C’est une rhétorique dangereuse, mais pratique pour la classe politique libanaise : accuser les réfugiés syriens de tous les maux lui permet à la fois de masquer ses échecs passés et de lier toute amélioration future au retour de ces réfugiés dans leur pays. 

Le ministre sortant de l’Énergie manipule particulièrement bien l’argument. Sans les réfugiés, les Libanais n’auraient presque plus de problèmes d’approvisionnement en électricité, a-t-il encore répété lors d’un déplacement à Zahlé le 25 août, en citant une étude réalisée en partenariat avec le Pnud. Cette étude, qui date de février 2017, a estimé la demande générée par les réfugiés syriens au Liban à 487 mégawatts (MW), soit « plus que les 443 MW de production supplémentaire ajoutée au réseau par le ministère depuis 2012 ». 

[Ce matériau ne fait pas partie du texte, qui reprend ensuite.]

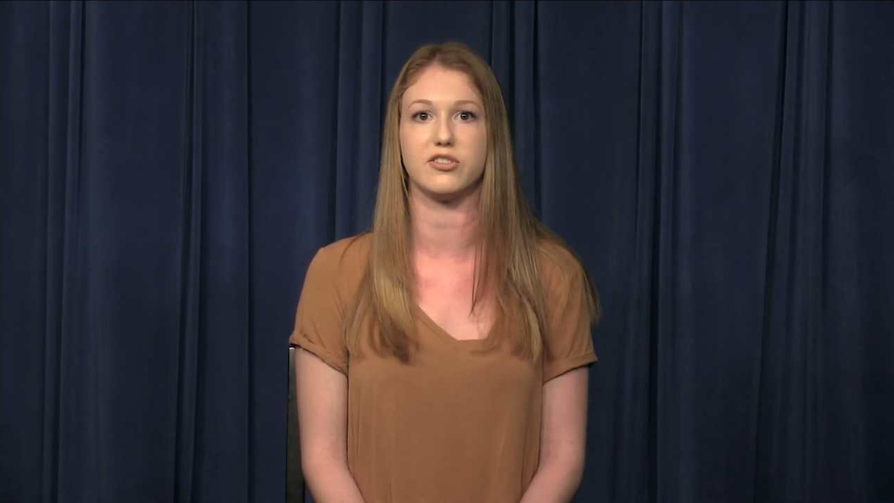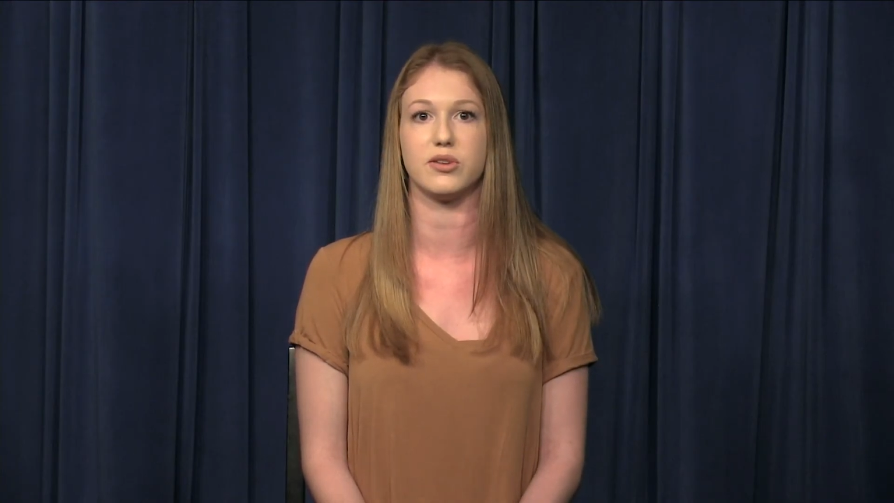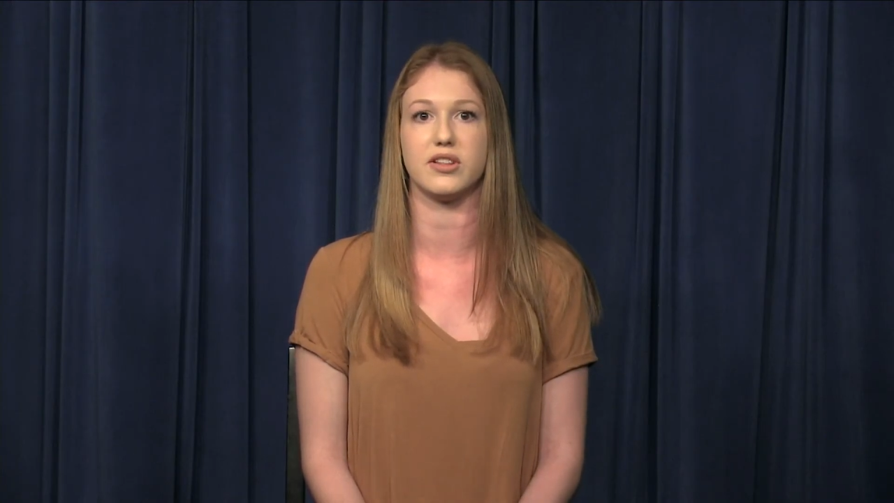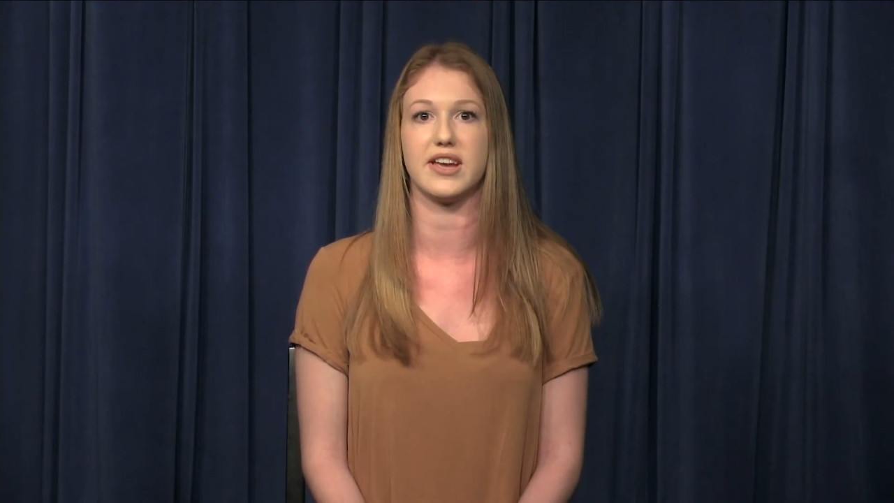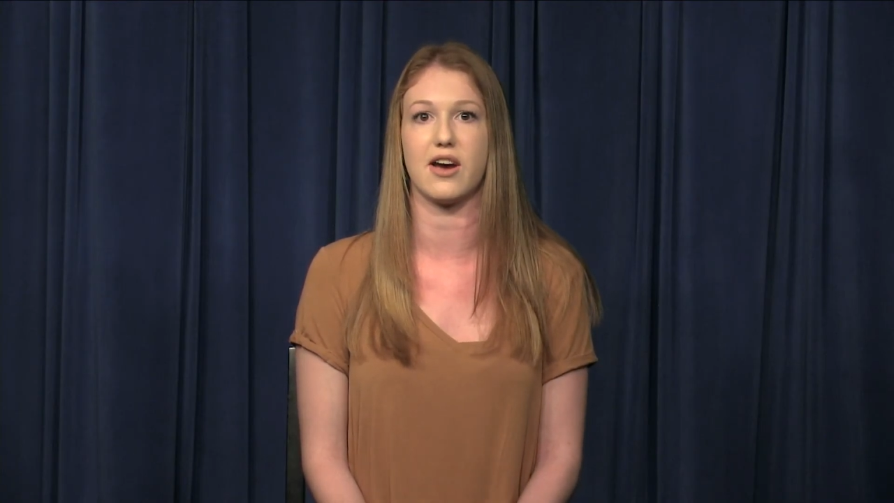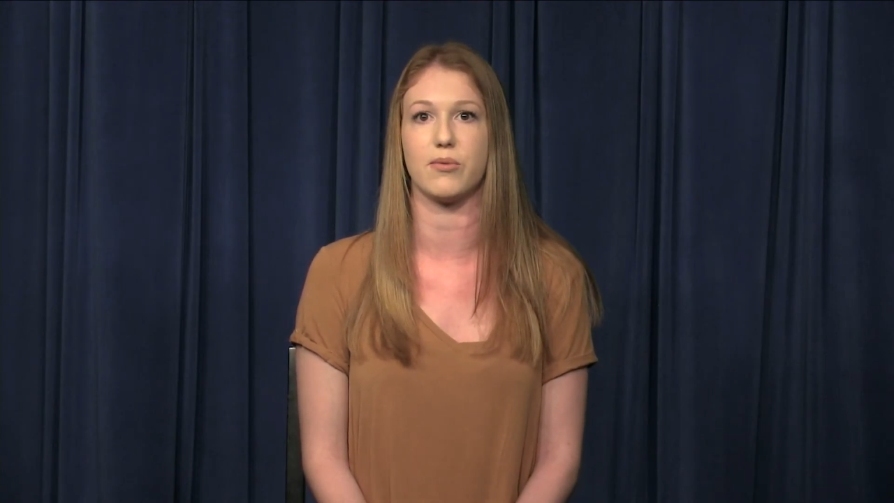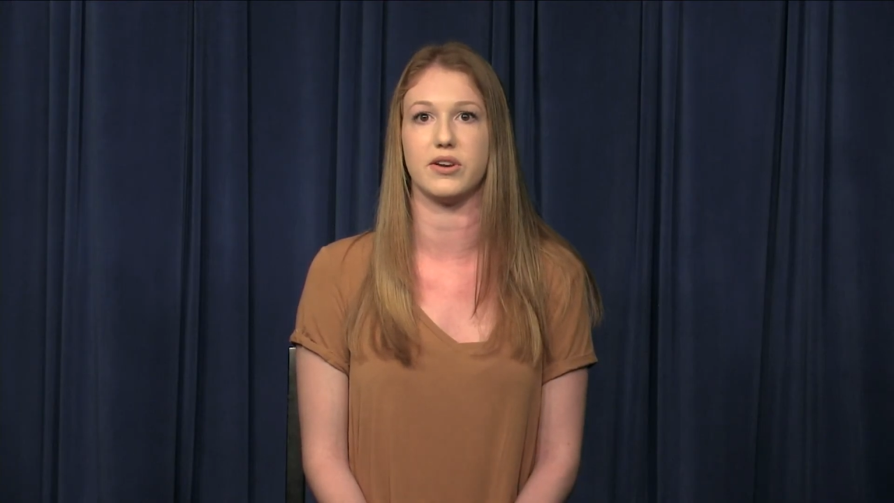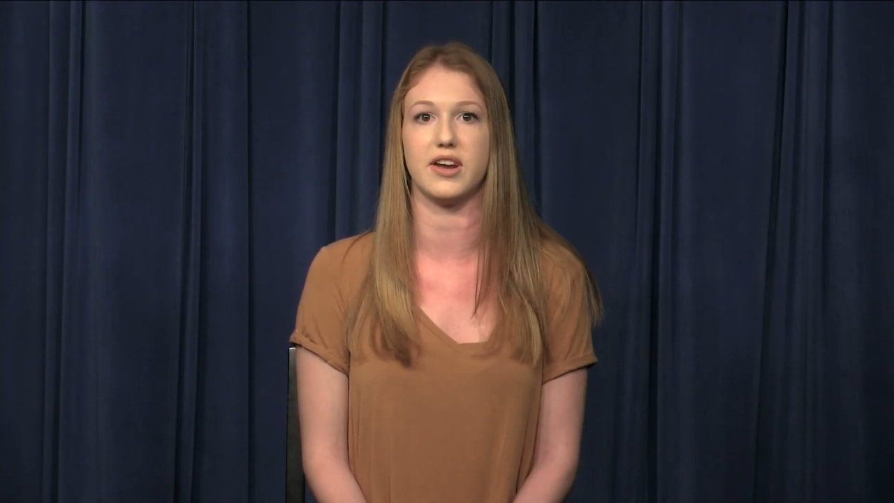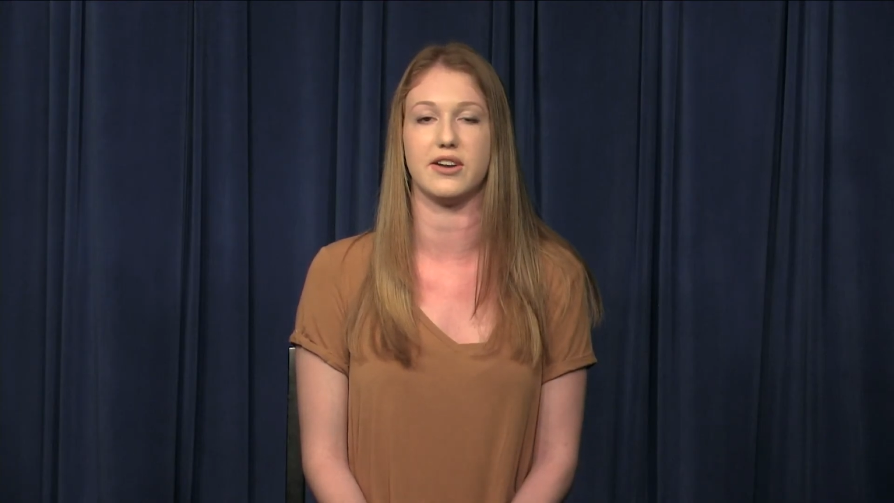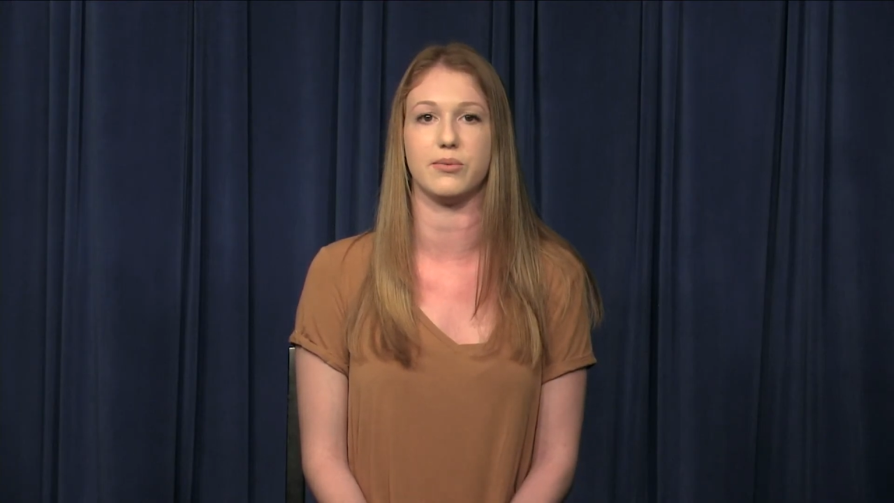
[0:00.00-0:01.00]
doing layout one
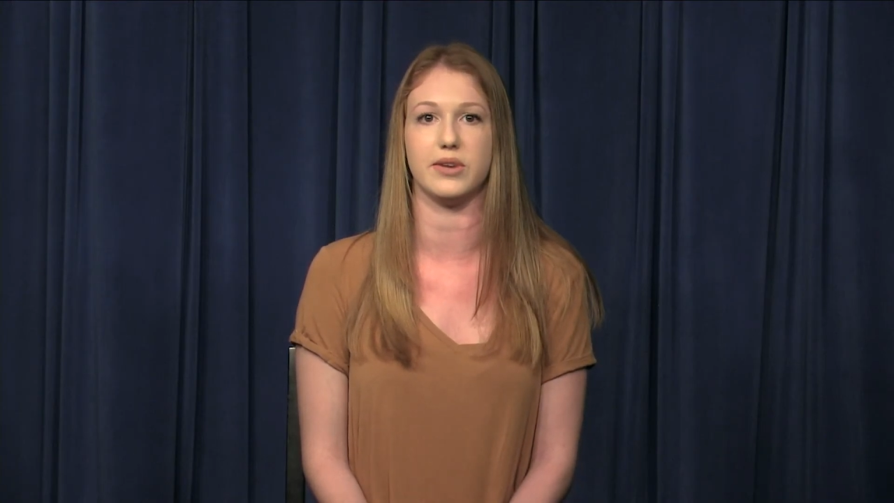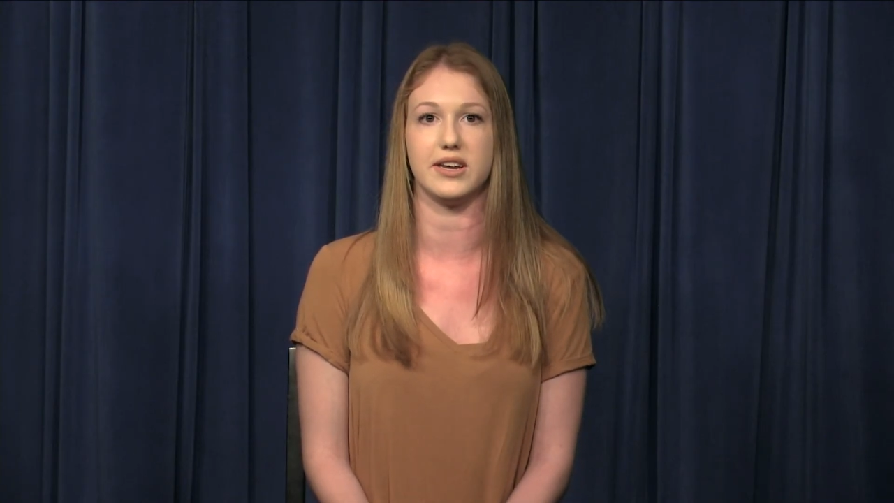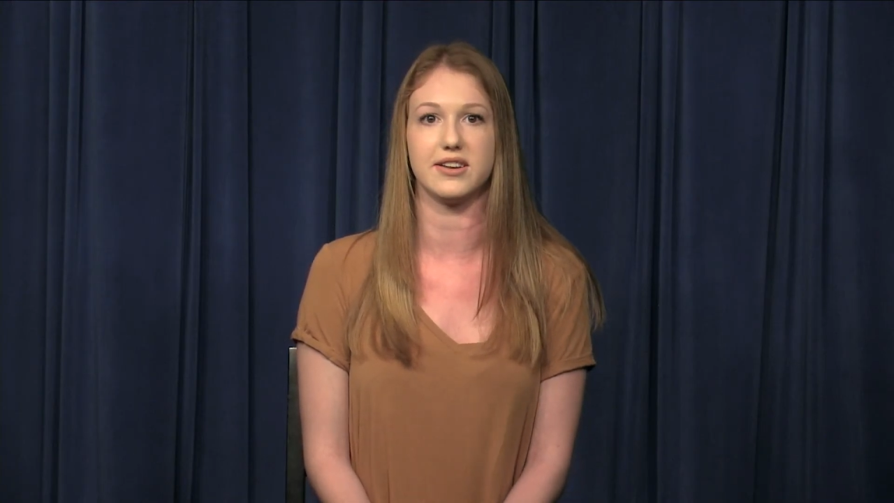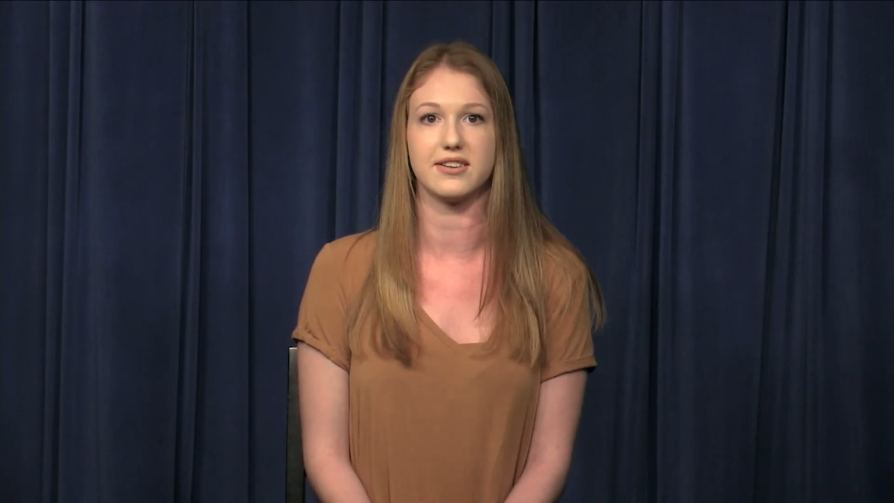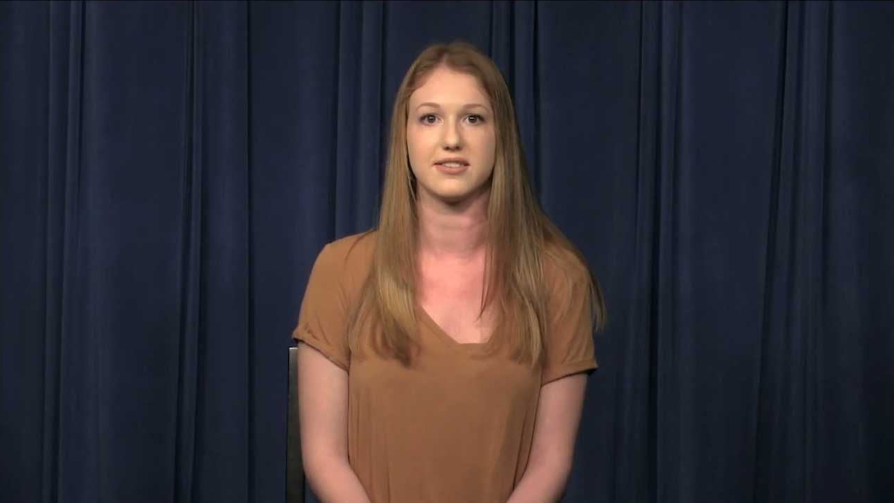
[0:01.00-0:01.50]
night a week.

À chaque fois qu’il doit défendre son bilan – ou celui de son camp qui gère le portefeuille de l’Énergie depuis 2010 –, César Abi Khalil invoque la crise des réfugiés qui aurait balayé les progrès réalisés, sachant que ces “progrès” se résument à la réhabilitation des centrales de Jiyé et Zouk et la location de barges. Le fait que les principaux projets promis par Gebran Bassil il y a huit ans (une centrale de 500 MW à Deir Ammar et des centrales privées de 1 500 MW) n’aient toujours pas abouti, en revanche, n'a rien à voir avec les réfugiés. 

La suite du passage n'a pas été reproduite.